I'm tasked with doing a Pinot POC for my organizat...
# troubleshooting
d
I'm tasked with doing a Pinot POC for my organization, as we're considering switching to it as our primary data store for reporting data. I followed the Advanced Pinot Setup guide and was able to create a realtime table ingesting streaming github events. I'm now trying to setup my own realtime table ingesting dummy data with a JSON column and UPSERTs enabled (this will be required for our use case). I have successfully uploaded both a table config and a schema to the pinot controller, and I also created a little app to push dummy data into a Kafka topic. I confirmed that the data is successfully being added to the topic, however my table is not ingesting any records. Can someone help me troubleshoot why that may be happening? I will post the table config and schema in this message's thread
Table config.js
m
Any errors on the controller or serve logs?
d
Schema
Just a moment @Mayank, I will give it a look. (Thought I was already tailing them, but it turned out I was looking at the kafka server)
m
Also what release of Pinot are you using?

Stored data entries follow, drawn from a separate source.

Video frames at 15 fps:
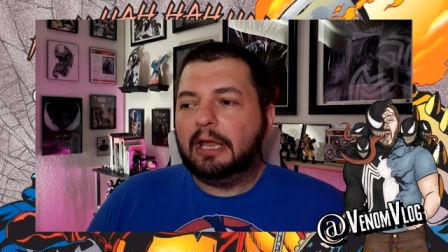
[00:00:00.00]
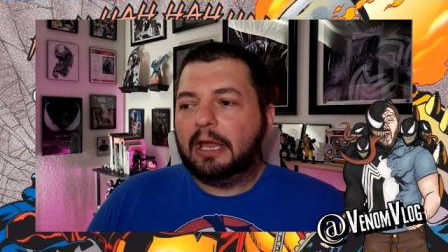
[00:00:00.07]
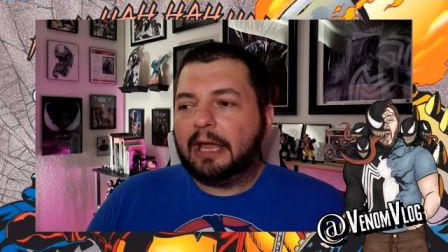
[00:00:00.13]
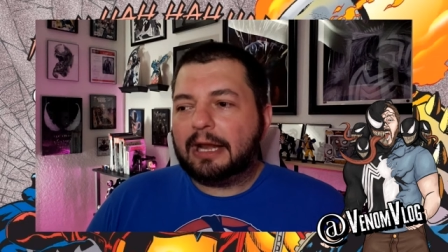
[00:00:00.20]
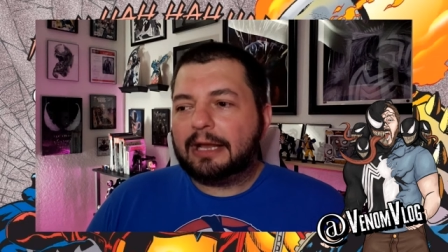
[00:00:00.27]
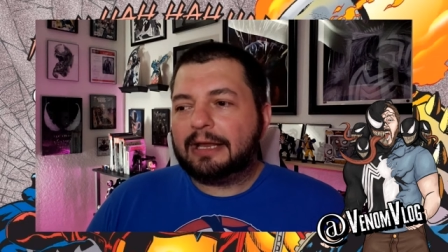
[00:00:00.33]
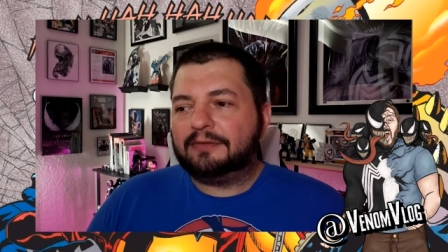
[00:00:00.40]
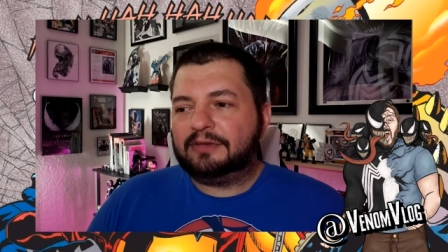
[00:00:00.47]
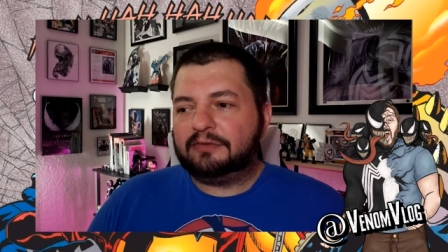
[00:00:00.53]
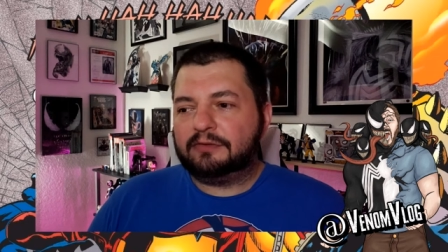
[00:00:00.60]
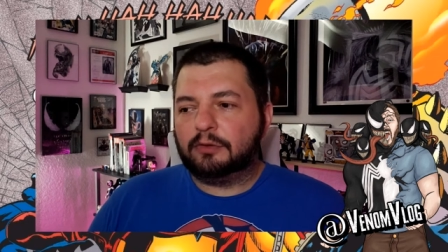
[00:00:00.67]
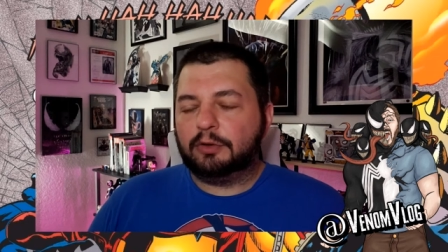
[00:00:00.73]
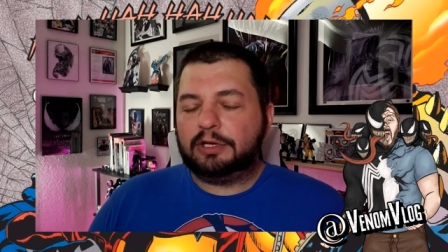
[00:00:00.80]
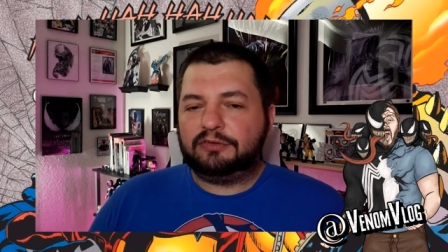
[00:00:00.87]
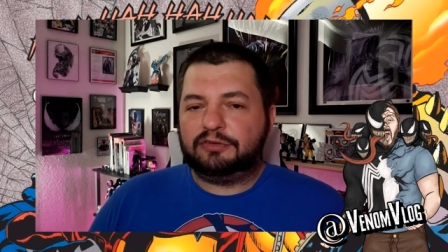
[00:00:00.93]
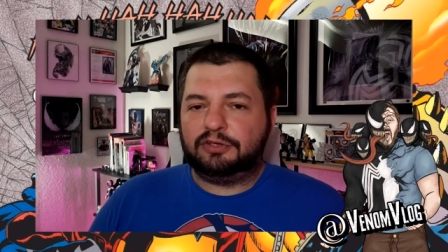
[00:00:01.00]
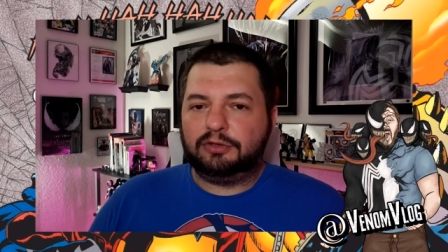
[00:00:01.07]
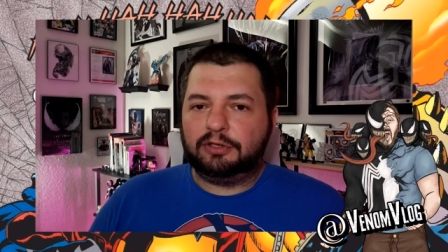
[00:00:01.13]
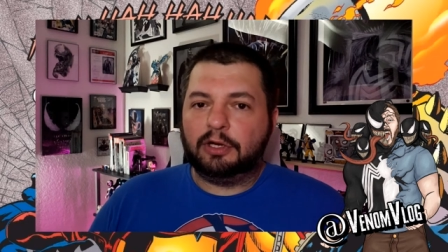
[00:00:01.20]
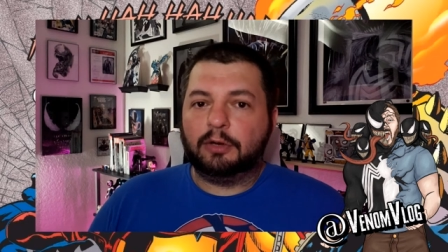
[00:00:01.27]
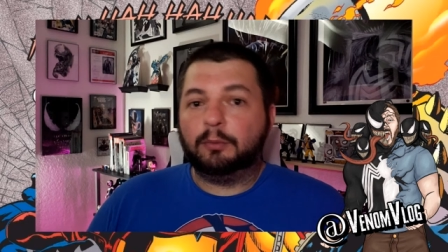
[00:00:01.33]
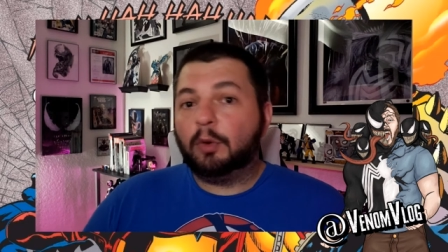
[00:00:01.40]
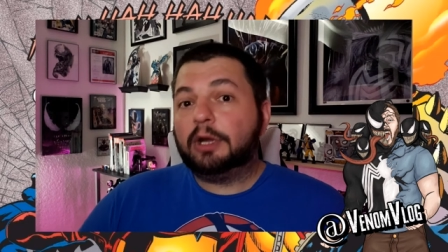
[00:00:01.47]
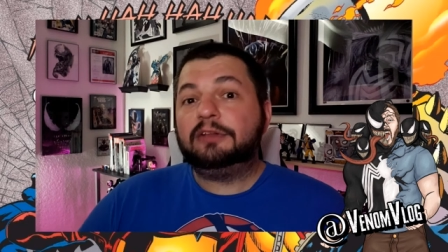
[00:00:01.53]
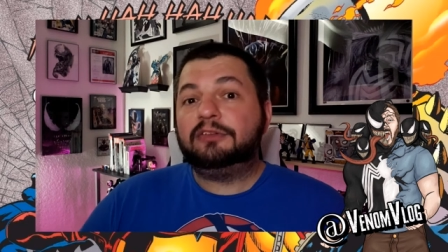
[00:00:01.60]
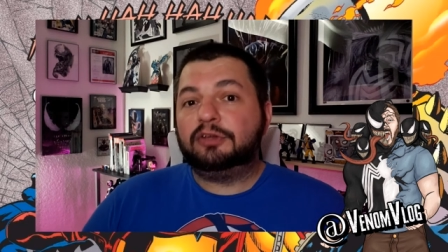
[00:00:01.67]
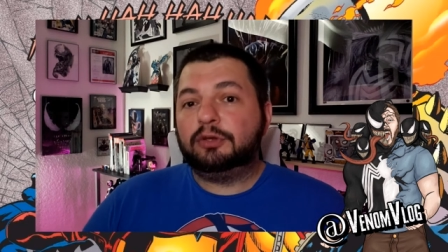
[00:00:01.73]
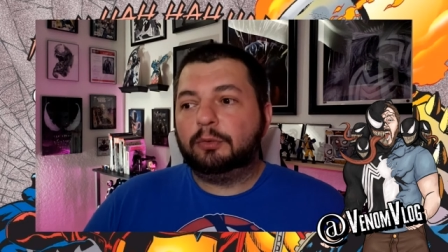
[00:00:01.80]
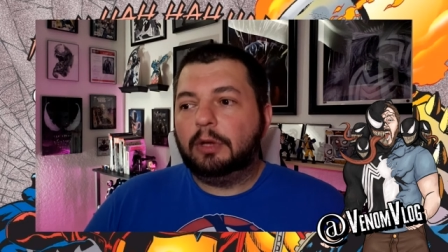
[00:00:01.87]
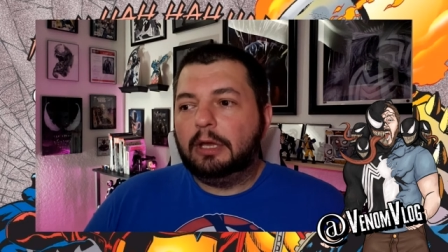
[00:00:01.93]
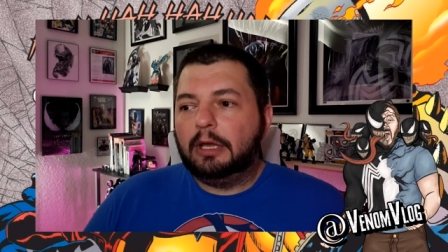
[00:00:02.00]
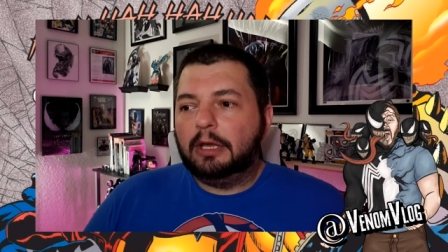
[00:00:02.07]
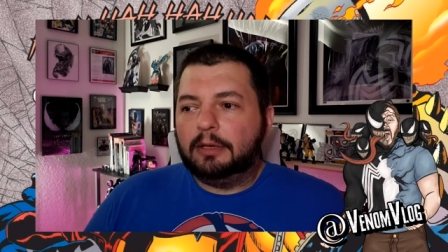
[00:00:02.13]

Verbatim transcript: and I guess he's learning to you know wanting to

You can try the debug table api in swagger with latest 0.8.0
d
I am on 0.8.0. I was unaware of that API. I'll give that a look too
Copy code
org.apache.kafka.common.errors.TimeoutException: Timeout expired while fetching topic metadata

java.lang.RuntimeException: org.apache.kafka.common.errors.TimeoutException: Timeout expired while fetching topic metadata
It appears my payloads to the kafka topic are malformed as well. I will debug that and report back
Copy code
2021/08/31 21:54:12.977 ERROR [JSONMessageDecoder] [simplejson__0__1__20210831T2011Z] Caught exception while decoding row, discarding row. Payload is {"uid":"ad23a2ea-1fac-4a57-8d47-597d3b77a52a","attr_json": {"A": "{"type": "numTickets", "val": 83}","B": "{"type": "numTickets", "val": 51}","C": "{"type": "numTickets", "val": 61}"},"createdDateInEpoch":1570000000247}

shaded.com.fasterxml.jackson.core.JsonParseException: Unexpected character ('t' (code 116)): was expecting comma to separate Object entries

 at [Source: (ByteArrayInputStream); line: 1, column: 70]
n
You're missing ingestion config in your table config
You need to set a transform function on attr_json
"columnName":"attr_json_str", "transformFunction":"jsonFormat(attr_json)"

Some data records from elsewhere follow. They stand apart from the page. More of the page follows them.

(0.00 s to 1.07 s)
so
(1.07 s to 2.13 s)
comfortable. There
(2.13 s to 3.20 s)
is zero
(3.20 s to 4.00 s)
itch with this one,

and change the column name in schema to attr_json_str
d
Thank you both. After fixing my data seeding app and adding an
ingestionConfig
, I'm now able to ingest data into the table with a JSON column. I'm seeing some behavior I don't quite understand, however. Prior to adding the
ingestionConfig
, I ingested some rows where
attr_json
was null. After adding the config, I saw new rows where
attr_json
was populated. In my schema, I have defined
uid
as the primary key column. I am seeding 1,000 rows at a time, so I would expect to see
(number of runs prior ingestionConfig * 1,000) + (n runs after config * 1,000)

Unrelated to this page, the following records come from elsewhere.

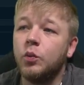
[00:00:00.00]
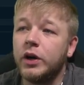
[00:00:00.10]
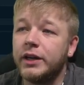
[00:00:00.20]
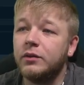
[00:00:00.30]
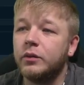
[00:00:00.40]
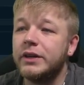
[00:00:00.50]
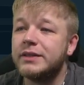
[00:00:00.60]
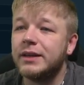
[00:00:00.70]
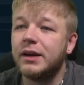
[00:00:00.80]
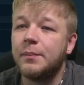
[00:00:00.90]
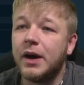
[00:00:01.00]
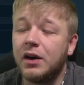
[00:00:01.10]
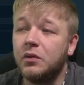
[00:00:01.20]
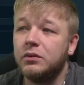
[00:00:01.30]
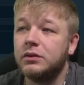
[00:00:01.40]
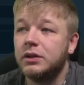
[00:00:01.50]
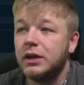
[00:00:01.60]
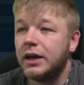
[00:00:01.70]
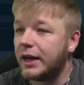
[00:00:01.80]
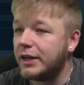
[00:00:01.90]
win, reset amount.
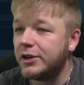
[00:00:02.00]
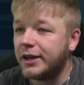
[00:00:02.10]
And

rows. However, after adding the
ingestionConfig
and seeding 1,000 more rows, my table now has 1,002 rows. My understanding of upserts is that the primary key column + event time are used in conjunction to determine which records should be overwritten. This being the case, how is it that so many of my rows were overwritten / deleted?* It is of course exceedingly unlikely that I managed to generate 998 of the same UIDs during my second round of ingestion .* I'm aware that Pinot does not support deletes. I'm using "Delete" here because I'm not sure how else to explain my n(docs) going from 2000 (prior to fixing the ingestion config) to to 1002
n
@Jackie @Yupeng Fu
j
@David Cyze Pinot overwrite records based on primary key only, and the record with newer timestamp is preserved
So the expected behavior should be one record for each different
uid
d
So there is no explanation for why so many records disappeared? I had run two iterations of my faulty ingestion application (ie: before adding the config, thus generating null
attr_json
values). There were 2,000 records before I ran ingestion with the fixed application. That means that the minimum number of records that should have been present would be 2,000 --- assuming the exceedingly unlikely possibility that every randomly generated UID was a duplicate of a previously randomly generated UID
Note too that if there were an error with the UID generating logic in my application (doubtful -- I used java's
UUID.randomUUID()
) such that each run of my app produced identical
uid
values, the total # of records should never have exceeded 1,000
When adding a
transformConfig
, does Pinot re-process all records with the updated config? This could explain the record loss: • 2k records where JSON is malformed • update
transformConfig
• pinot re-processes these records; they fail the
transformFunction
; pinot writes a new segment with them excluded • 0 records now • ingest records with fixed application • 1k well-formed records are ingested (actually, 1,001, as I had an off-by-one "error" in my app and actually generate 1,001 records each run. This doesn't explain why I saw 1,00*2* records, however)
j
No, pinot won't re-process the already consumed data
Since there are not much data, you may re-create the table to get a fresh start
d
Thanks for the suggestion. As I mentioned, I'm doing a POC. Unexplained data loss has me a bit worried, and I will continue to explore to see if anything else pops up
j
Understood. Once the table is correctly configured, there should be no data loss
d
Thank you all for your time and help. It is much appreciated 🙂